Trener poszedł na policję, bo sędziowie... ukradli mu zwycięstwo

Dodano:   /  Zmieniono: 
Fot. sxc.huŹródło:FreeImages.com
Policja w miejscowości Kristianstad odmówiła przyjęcia zgłoszenia przestępstwa po meczu szwedzkiej pierwszej ligi piłki ręcznej. Trener przegranego zespołu zażądał ukarania sędziów za świadomą kradzież... decydującej bramki.

W ostatnich sekundach meczu Kristianstad - Lugi, przy wyniku 25:24 dla gospodarzy, napastnik gości został sfaulowany. Sędzia nie dopatrzył się jednak przewinienia i pomimo protestów podyktował tylko rzut wolny. Mimo to goście zdobyli bramkę, która jednak nie  została uznana. W efekcie drużyna Lugi przegrała mecz.

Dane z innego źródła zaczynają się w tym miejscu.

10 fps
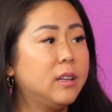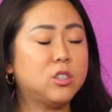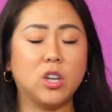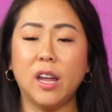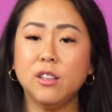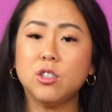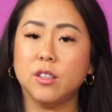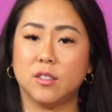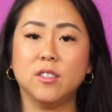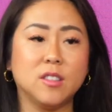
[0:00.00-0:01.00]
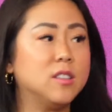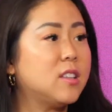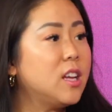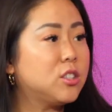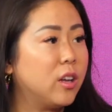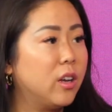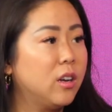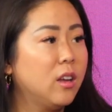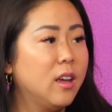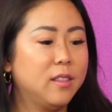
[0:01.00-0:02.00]
it changes the
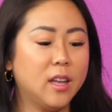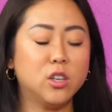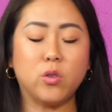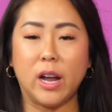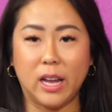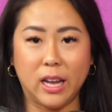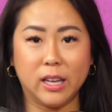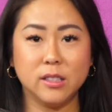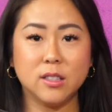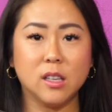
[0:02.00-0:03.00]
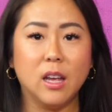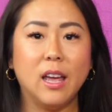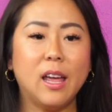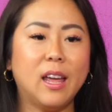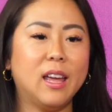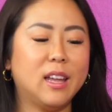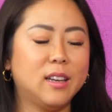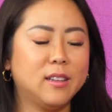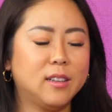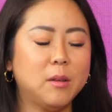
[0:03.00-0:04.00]
sensation than dry hands.
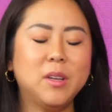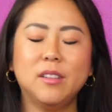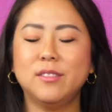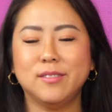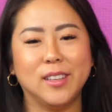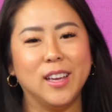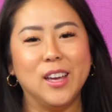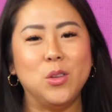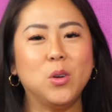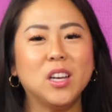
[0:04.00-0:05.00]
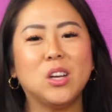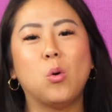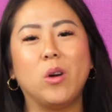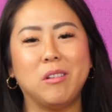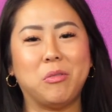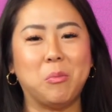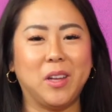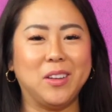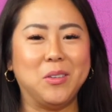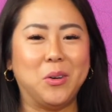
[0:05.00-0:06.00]
And I mean, you can quit from
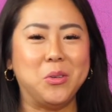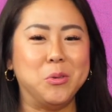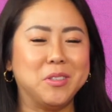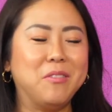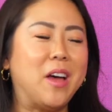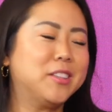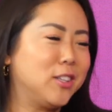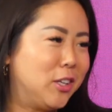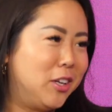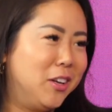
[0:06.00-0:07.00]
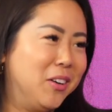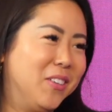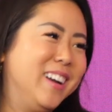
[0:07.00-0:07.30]
like, using Vaseline or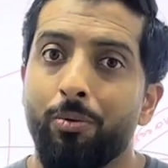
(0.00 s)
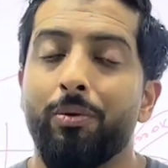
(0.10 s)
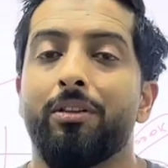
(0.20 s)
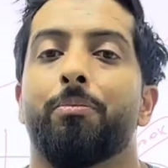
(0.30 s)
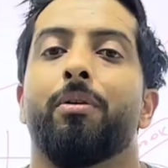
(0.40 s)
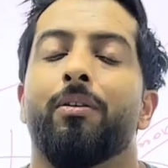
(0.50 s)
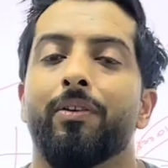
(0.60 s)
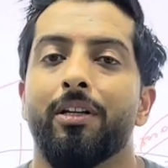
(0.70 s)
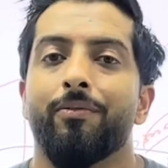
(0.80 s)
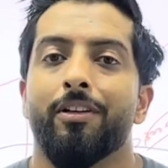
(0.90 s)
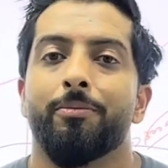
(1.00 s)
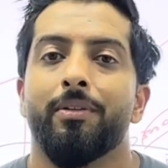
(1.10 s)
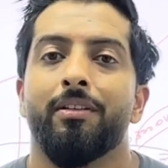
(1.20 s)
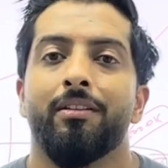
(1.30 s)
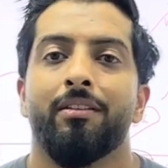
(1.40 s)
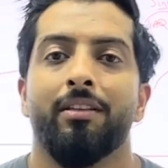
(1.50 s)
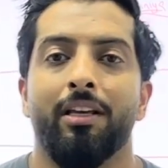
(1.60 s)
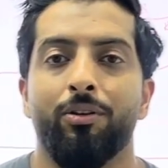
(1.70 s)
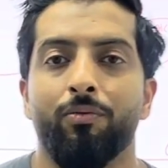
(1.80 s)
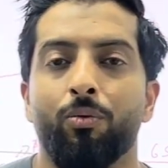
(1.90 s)
with the perfect investment.
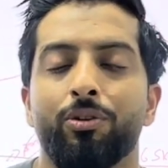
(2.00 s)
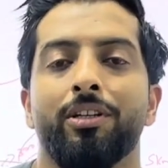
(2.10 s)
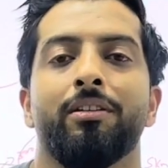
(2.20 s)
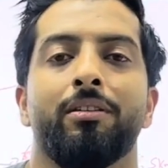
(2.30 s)
Thank you for watching.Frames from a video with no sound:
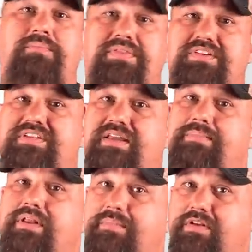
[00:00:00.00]
but the
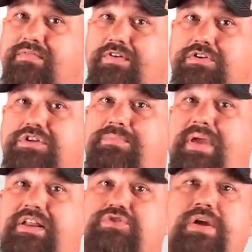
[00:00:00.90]
10mm version
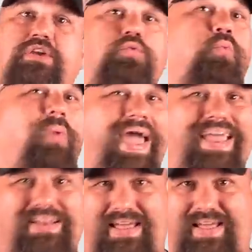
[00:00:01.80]
penetrated
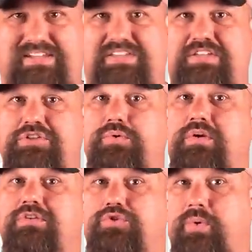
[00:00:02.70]
way less than
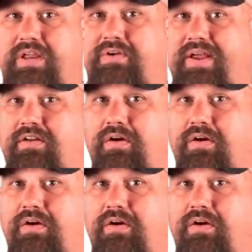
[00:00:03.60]
220 grain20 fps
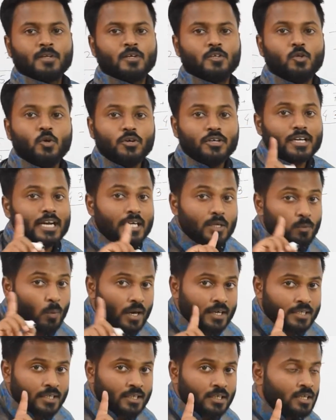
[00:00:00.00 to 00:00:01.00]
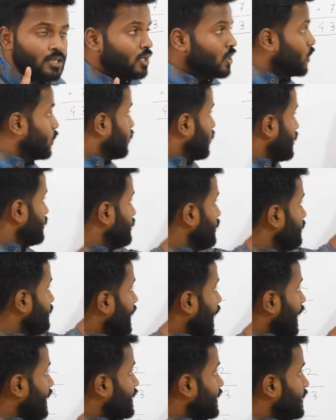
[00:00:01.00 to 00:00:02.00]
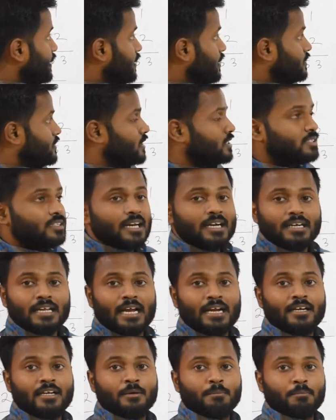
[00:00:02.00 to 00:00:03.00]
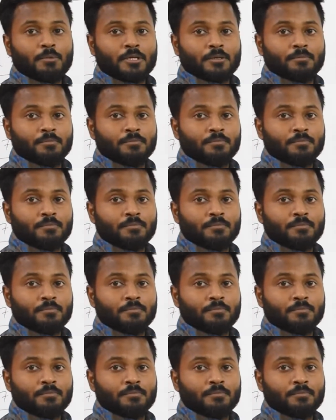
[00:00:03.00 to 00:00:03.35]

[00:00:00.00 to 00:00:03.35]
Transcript: Don't write 1. 1 will be added here. Just write end number.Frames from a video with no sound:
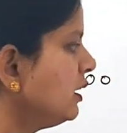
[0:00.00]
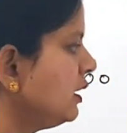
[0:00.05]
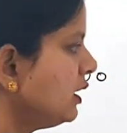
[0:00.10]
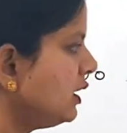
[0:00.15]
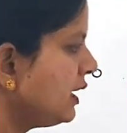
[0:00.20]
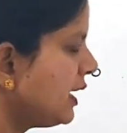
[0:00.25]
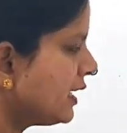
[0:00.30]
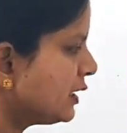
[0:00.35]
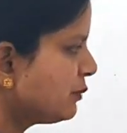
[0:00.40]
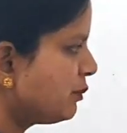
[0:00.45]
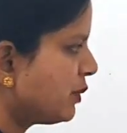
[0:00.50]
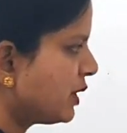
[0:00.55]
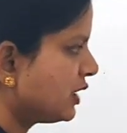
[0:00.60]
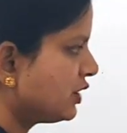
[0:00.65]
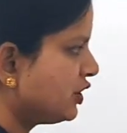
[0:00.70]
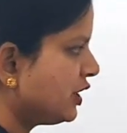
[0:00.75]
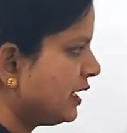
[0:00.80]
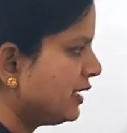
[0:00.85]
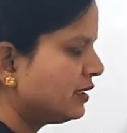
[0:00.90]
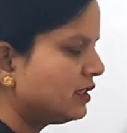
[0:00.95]
He has
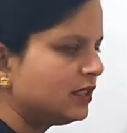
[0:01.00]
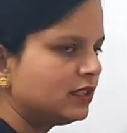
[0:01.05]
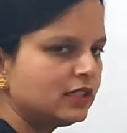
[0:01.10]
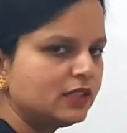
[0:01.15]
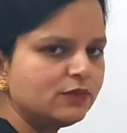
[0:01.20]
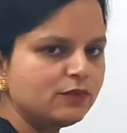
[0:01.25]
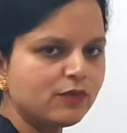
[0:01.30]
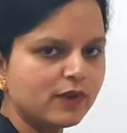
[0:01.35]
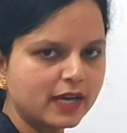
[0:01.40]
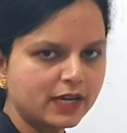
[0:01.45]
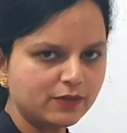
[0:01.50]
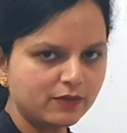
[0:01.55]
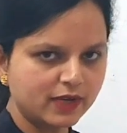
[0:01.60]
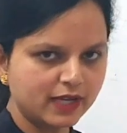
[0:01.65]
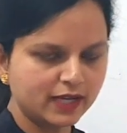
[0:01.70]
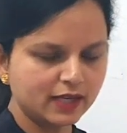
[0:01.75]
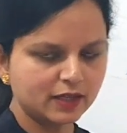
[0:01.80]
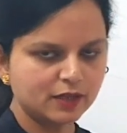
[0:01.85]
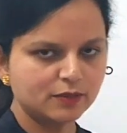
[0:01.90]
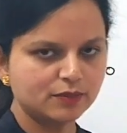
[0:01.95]
purchased it in five
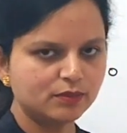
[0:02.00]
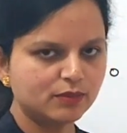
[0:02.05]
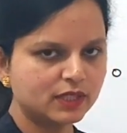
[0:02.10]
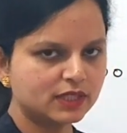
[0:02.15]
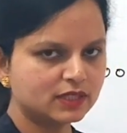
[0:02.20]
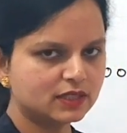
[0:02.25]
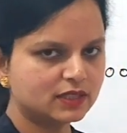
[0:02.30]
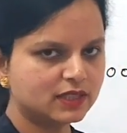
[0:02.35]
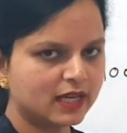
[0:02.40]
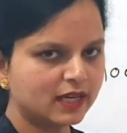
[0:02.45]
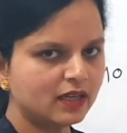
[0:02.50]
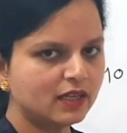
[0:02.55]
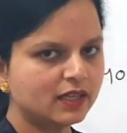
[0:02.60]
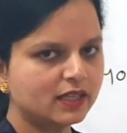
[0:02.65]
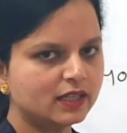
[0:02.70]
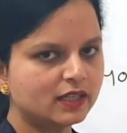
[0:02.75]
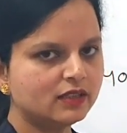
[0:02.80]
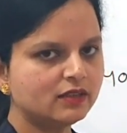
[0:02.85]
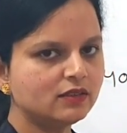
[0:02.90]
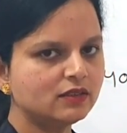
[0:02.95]
lakh but sell
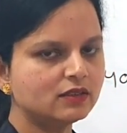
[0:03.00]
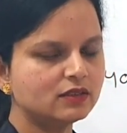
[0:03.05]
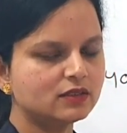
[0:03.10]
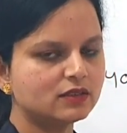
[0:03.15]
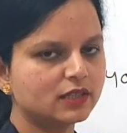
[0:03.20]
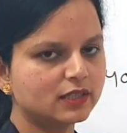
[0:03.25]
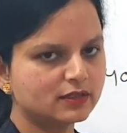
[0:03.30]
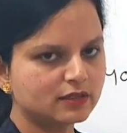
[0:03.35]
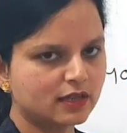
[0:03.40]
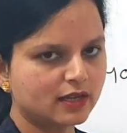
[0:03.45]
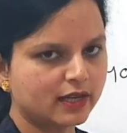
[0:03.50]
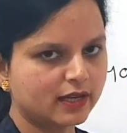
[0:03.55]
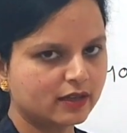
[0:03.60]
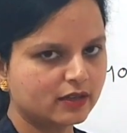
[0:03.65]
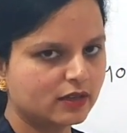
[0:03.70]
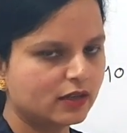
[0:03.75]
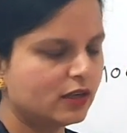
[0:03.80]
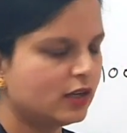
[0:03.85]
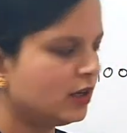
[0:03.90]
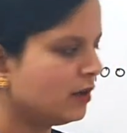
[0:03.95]
it in six lakh
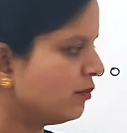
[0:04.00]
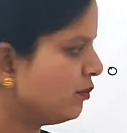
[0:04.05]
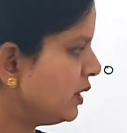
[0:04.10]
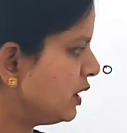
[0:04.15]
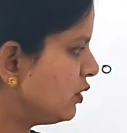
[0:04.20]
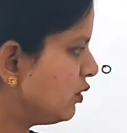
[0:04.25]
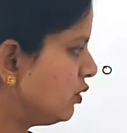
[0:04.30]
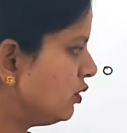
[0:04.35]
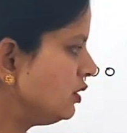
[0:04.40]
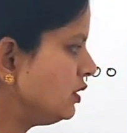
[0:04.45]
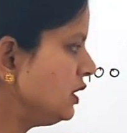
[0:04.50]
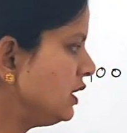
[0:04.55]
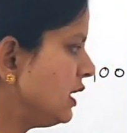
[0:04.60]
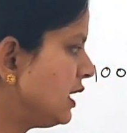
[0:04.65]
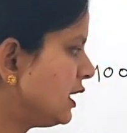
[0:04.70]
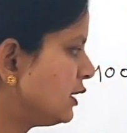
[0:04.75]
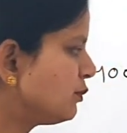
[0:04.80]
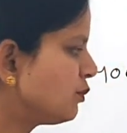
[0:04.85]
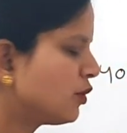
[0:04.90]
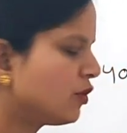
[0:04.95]
because he
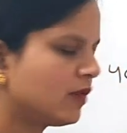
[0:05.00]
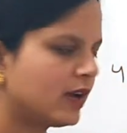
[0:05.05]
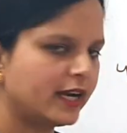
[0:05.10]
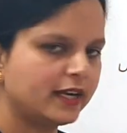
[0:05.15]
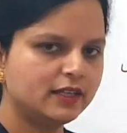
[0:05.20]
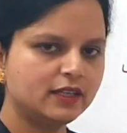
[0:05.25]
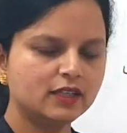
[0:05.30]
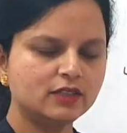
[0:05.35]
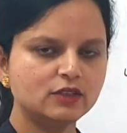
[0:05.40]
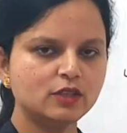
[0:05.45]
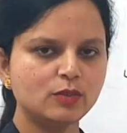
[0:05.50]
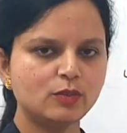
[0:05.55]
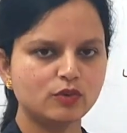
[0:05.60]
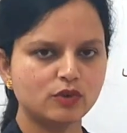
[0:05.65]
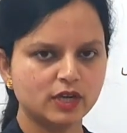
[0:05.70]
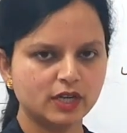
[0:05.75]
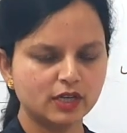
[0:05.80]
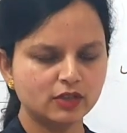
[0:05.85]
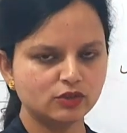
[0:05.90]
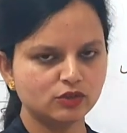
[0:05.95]
has provided the
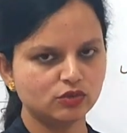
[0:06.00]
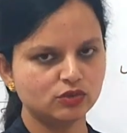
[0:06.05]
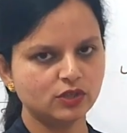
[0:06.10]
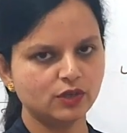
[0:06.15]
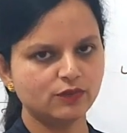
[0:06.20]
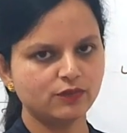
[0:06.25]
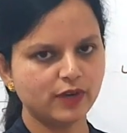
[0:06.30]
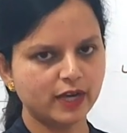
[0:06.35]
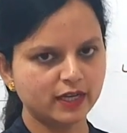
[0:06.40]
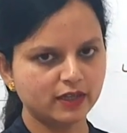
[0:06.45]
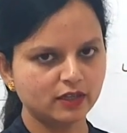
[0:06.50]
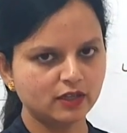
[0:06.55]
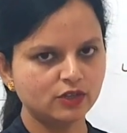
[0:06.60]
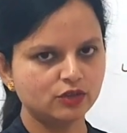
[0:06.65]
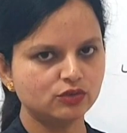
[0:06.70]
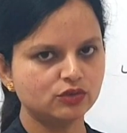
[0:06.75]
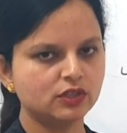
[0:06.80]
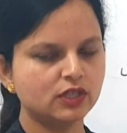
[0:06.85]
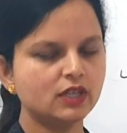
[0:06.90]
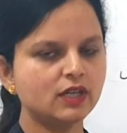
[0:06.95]
product to the final
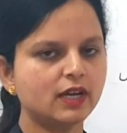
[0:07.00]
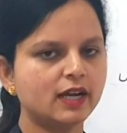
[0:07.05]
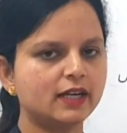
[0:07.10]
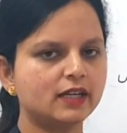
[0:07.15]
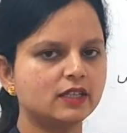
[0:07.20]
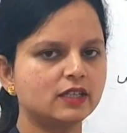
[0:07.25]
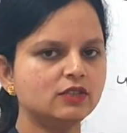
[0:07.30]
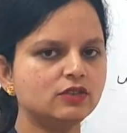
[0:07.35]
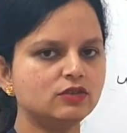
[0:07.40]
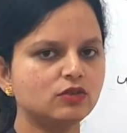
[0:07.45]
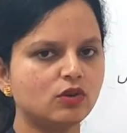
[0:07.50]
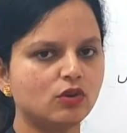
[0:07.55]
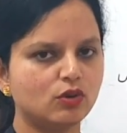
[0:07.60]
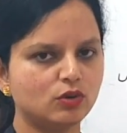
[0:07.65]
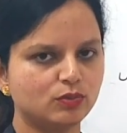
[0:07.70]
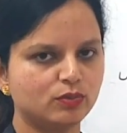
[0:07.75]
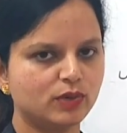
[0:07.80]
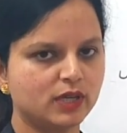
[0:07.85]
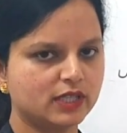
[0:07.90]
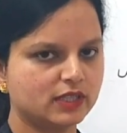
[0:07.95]
user at his
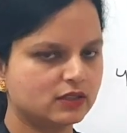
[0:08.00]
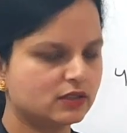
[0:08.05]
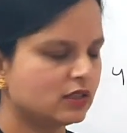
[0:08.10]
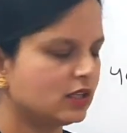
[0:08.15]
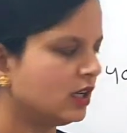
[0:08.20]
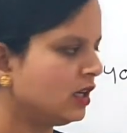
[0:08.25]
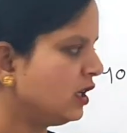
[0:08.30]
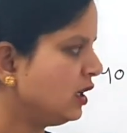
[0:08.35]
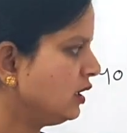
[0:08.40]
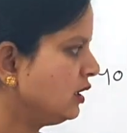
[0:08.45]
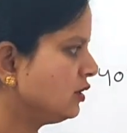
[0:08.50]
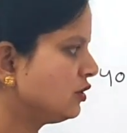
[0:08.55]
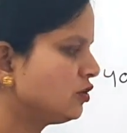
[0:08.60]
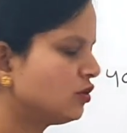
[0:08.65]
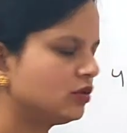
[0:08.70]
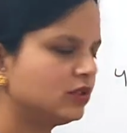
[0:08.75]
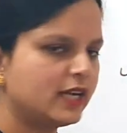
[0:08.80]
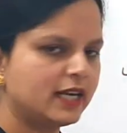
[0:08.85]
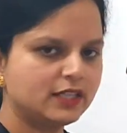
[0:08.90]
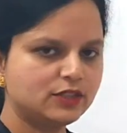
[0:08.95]
own place.
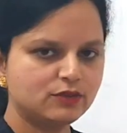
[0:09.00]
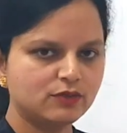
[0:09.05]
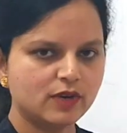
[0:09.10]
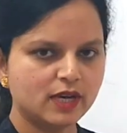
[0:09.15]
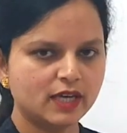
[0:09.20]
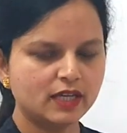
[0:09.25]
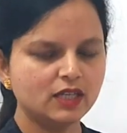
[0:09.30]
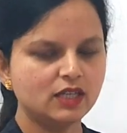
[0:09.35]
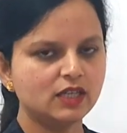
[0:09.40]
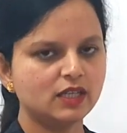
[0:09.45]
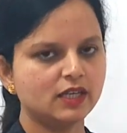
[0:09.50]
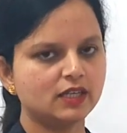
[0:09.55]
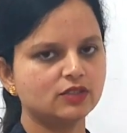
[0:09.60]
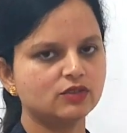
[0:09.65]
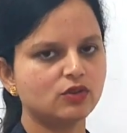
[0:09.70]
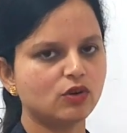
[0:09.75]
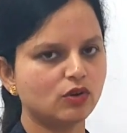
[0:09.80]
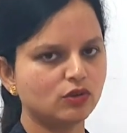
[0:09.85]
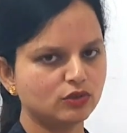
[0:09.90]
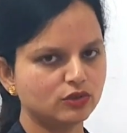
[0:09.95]
So that's why he
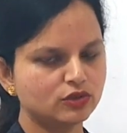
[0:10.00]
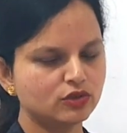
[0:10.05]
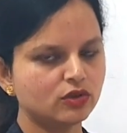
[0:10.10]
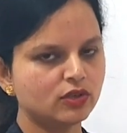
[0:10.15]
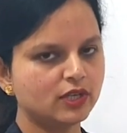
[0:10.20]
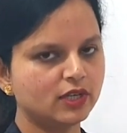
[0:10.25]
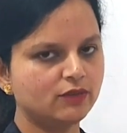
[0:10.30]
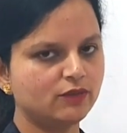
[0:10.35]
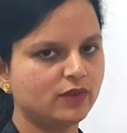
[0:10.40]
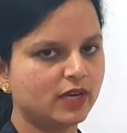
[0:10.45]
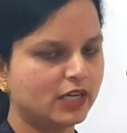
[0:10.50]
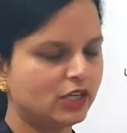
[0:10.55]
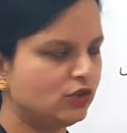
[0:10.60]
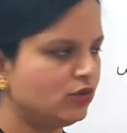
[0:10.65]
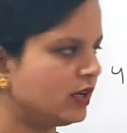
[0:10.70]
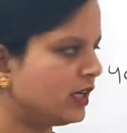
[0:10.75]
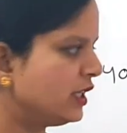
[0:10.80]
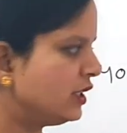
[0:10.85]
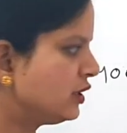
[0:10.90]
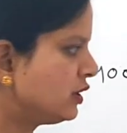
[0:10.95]
has also done
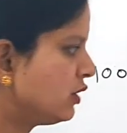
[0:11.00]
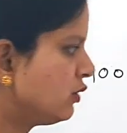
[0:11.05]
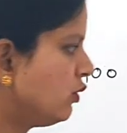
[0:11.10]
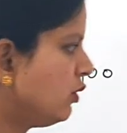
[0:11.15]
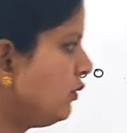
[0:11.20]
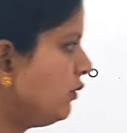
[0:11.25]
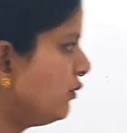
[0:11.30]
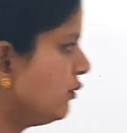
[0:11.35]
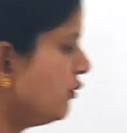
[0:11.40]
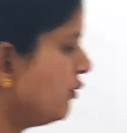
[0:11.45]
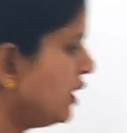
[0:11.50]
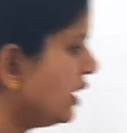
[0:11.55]
value addition of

Trener Lugi Tomas Axer udał się zaraz po meczu na komisariat policji, aby zgłosić ewidentną i świadomą kradzież. W  drodze powiadomił o swoich zamiarach kibiców na portalach społecznościowych. - Niestety policja mnie wyśmiała i nie przyjęła zgłoszenia. Szkoda, ponieważ jeżeli sędziów będzie się karać, to może będą uczciwie sędziować. W tym przypadku była to para młodych i niedoświadczonych arbitrów, ale za kradzież powinno się ponosić karę, ponieważ strata punktów posiada również wymiar finansowy - przekonywał szkoleniowiec w rozmowie z dziennikiem Aftonbladet.